As delivered at BBC Radio Bristol this morning, a day when they were discussing a joint meeting of four local councils to consider future housing needs in the area:

The Canadian author Douglas Coupland said:

'When someone tells you they've just bought a house, they might as well tell you they no longer have a personality. You can immediately assume so many things: that they're locked into jobs they hate; that they're broke; that they spend every night watching videos; that they're fifteen pounds overweight, that they no longer listen to new ideas.'

It's amazing, with publicity like that, anyone would want to settle. But we need somewhere to live.

I grew up in a house my parents inherited from my grandfather, a man I never met. He went to prison for business fraud. I was in my mid-forties before I realised I may have benefited from the proceeds of crime. My Dad had never spoken of it.

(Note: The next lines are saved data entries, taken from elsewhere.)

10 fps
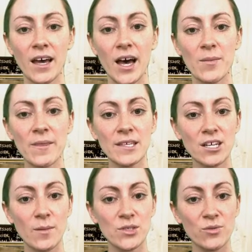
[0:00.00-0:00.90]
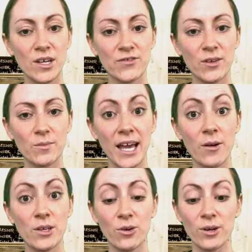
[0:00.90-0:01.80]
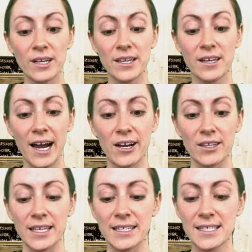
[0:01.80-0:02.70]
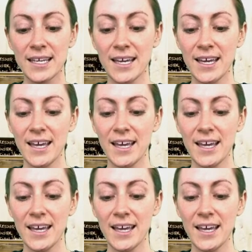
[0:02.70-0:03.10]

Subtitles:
And this comes to us from County Cork in Ireland.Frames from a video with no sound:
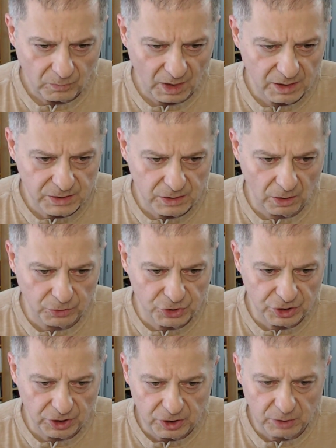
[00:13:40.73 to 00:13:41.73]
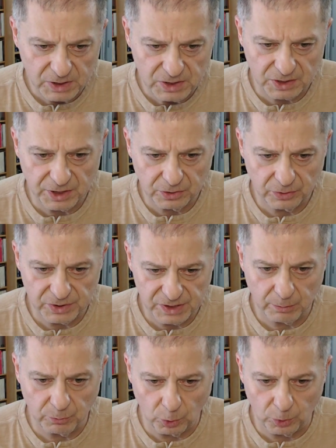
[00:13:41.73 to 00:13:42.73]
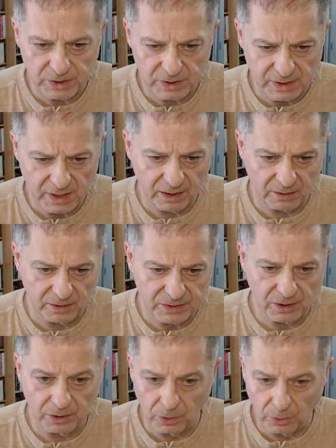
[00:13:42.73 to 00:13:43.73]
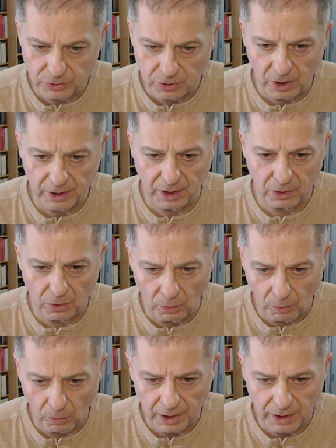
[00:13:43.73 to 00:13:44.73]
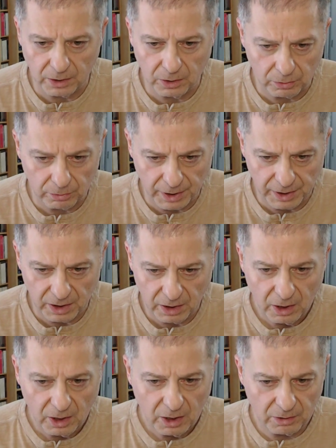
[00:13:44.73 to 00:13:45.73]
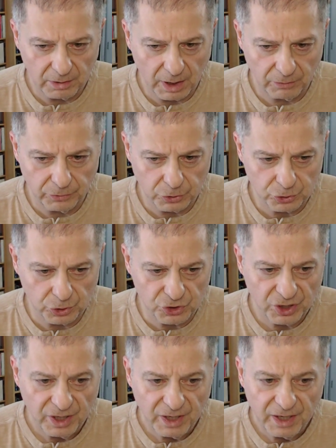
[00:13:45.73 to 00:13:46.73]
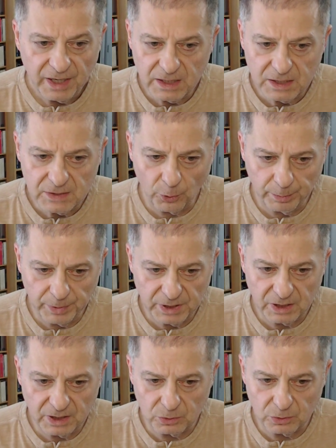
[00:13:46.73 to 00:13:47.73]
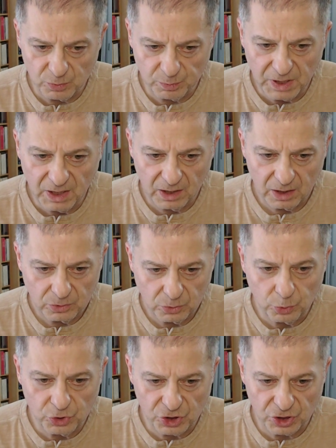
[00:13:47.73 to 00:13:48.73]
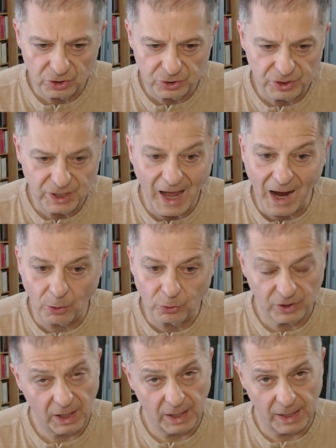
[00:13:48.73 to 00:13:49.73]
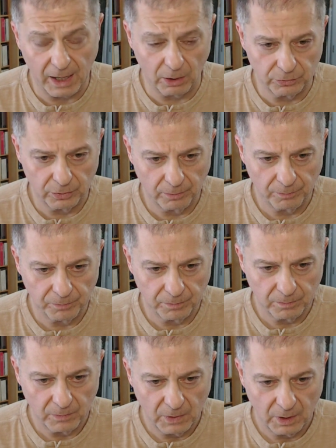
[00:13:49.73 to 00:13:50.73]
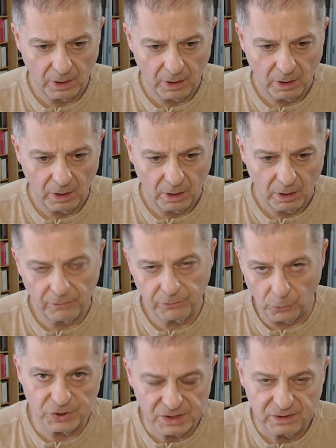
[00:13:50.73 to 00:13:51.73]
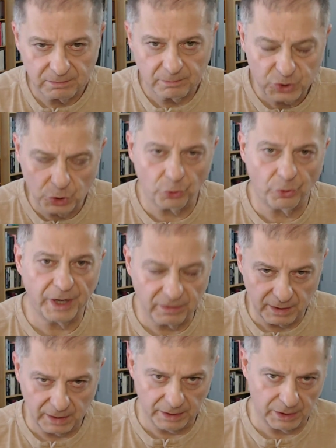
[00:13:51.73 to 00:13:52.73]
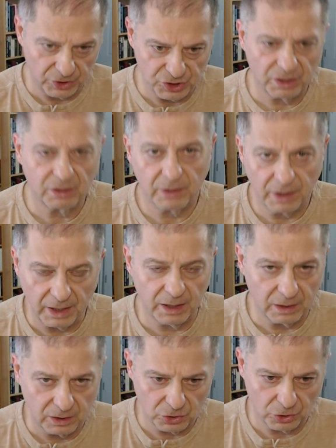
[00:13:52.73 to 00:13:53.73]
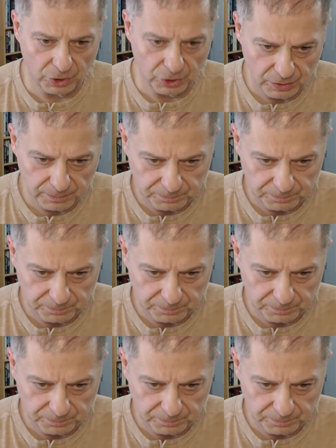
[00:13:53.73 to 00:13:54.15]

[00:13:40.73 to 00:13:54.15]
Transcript: so children must adhere to the same rules as adults. No talking, no walking, no running around the church. It's forbidden to speak to children out loud. Of course, during the liturgy in the church.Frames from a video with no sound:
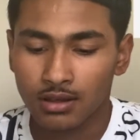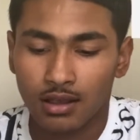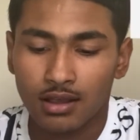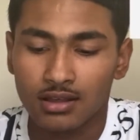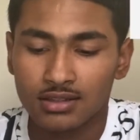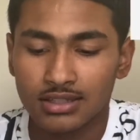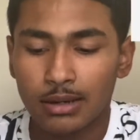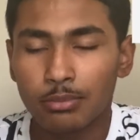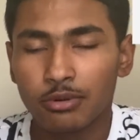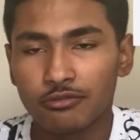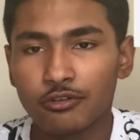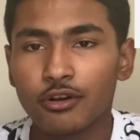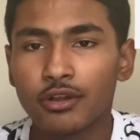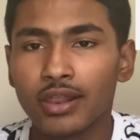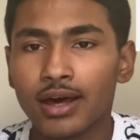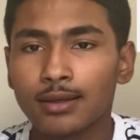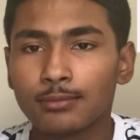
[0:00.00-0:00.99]
because i
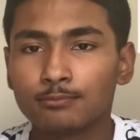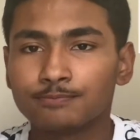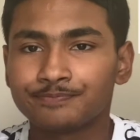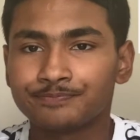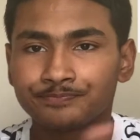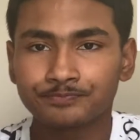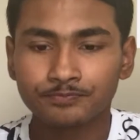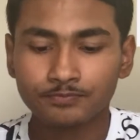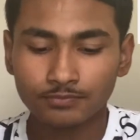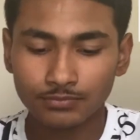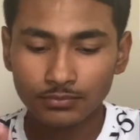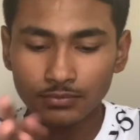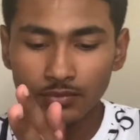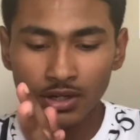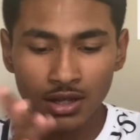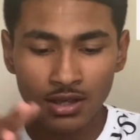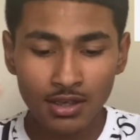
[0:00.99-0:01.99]
prefer that
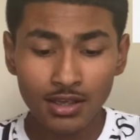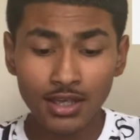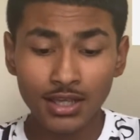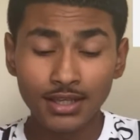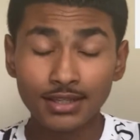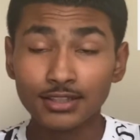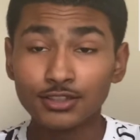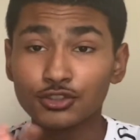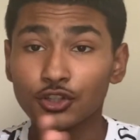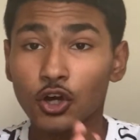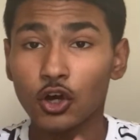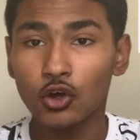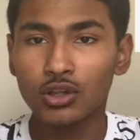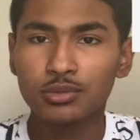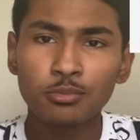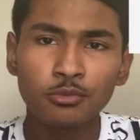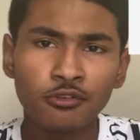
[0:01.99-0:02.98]
so
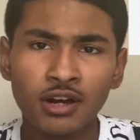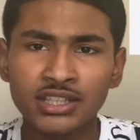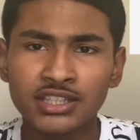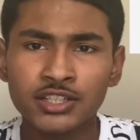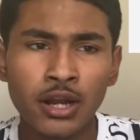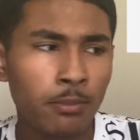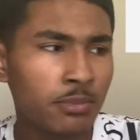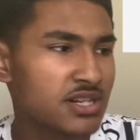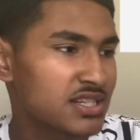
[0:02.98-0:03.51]
let's move on to number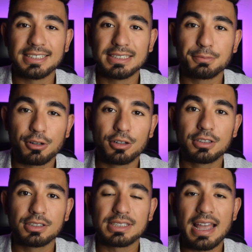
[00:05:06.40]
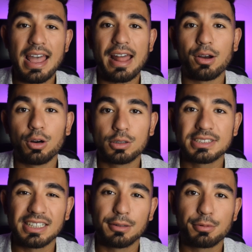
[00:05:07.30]
these produce at
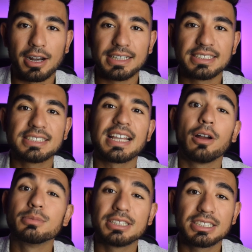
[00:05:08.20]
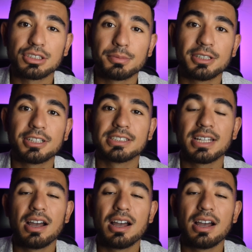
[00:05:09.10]
wholesale prices from distributors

Jesus, equally down on homes, is reported as saying, 'Foxes have holes and birds have nests but the Son of Man has nowhere to lay his head.' Emphasising that the lot of a travelling preacher is much more about faith in God for food and shelter than about home-owning. Not living the dream but certainly living the message. And he knew - people are more suspicious of travellers than settlers.

Where should we put new homes? I don't know but I'm glad it's being discussed. I was fortunate growing up and feel for those who want a place of their own.

The Bible speaks of welcome, hospitality to the stranger and inclusivity as key Christian values. I commend everyone to drop any knee-jerk opposition to newcomers. Nimbyism is selfish and, just maybe, a sign that Coupland was right. If once we've settled down we become reluctant to invite new people, with new ideas to join us - we shouldn't.